Au total, 54 patients (10 tumeurs et 19 histologies différentes) ont été inclus dans l’analyse pour l’étude d’efficacité, dont 10 CBNPC. L’âge médian de la population globale était de 58 ans, 59 % étaient des femmes, majoritairement PS 0-1, en 1re ligne de traitement pour 1/3 d’entre eux, majoritairement en postchimiothérapie pour les patients prétraités. La proportion de métastases cérébrales était de 22 % à l’inclusion. La durée de suivi moyenne était de 12,9 mois.

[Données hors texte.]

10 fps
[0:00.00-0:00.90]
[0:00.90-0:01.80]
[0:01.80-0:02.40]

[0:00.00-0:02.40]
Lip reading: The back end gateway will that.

Ainsi, le taux de réponse objective était de 57 et de 55 % au niveau cérébral. Parmi les 10 CBNPC, le taux de réponse était de 80 % avec 2 réponses complètes et 6 réponses partielles. Les 2 autres patients étaient stables selon les critères RECIST1.1. Aucune progression d’emblée n’a été observée (figure 2).

Enfin, l’analyse de la tolérance a été conduite chez l’ensemble de la population évaluable, soit au total 355 patients traités par entrectinib, quel que soit le type tumoral, la dose ou la durée minimale de traitement. 

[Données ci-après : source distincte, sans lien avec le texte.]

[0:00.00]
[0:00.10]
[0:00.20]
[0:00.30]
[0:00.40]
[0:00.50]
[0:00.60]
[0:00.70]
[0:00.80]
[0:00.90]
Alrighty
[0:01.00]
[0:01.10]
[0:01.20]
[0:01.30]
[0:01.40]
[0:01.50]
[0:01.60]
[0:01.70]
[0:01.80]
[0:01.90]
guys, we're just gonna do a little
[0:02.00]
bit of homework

Les effets secondaires grade 1-2 rapportés étaient principalement à type de dysgueusie, malaise, fatigue et troubles du transit. Les toxicités grade 3-4 (35 %) les plus fréquentes étaient une prise de poids (5 %) et une anémie (5 %). 9 % d’effets secondaires sévères liés au traitement ont été rapportés, avec essentiellement des atteints neurologiques (3 %) ainsi que des toxicités cardiaques. Au total, 27 % ont dû bénéficier d’une réduction de dose, 25 % d’une interruption de dose et 4 % d’un arrêt de traitement.

L’entrectinib se présente donc comme une option thérapeutique extrêmement prometteuse chez ces patients porteurs d’un CBNPC ROS1+ ou NTRK+, avec une bonne efficacité cérébrale et une tolérance acceptable. Ainsi, la recherche de ces altérations moléculaires doit être faite de façon systématique lors du screening moléculaire initial pour ROS1 et a minima en l’absence d’autre driver oncogénique identifié pour NTRK afin d’offrir aux patients les meilleures options de traitement. À ce jour, l’entrectinib a été validé par la FDA mais n’est pour le moment disponible en France que dans le cas d’essais thérapeutiques.

Ce que ces deux articles apportent à ma pratique :

• Inhibiteur ciblé, de ROS1 et de NTRK, efficace sur le plan systémique et cérébral,
• Recherche systématique par des techniques et des panels adaptés de ces altérations moléculaires ciblables,
• Inclusion dans des essais thérapeutiques.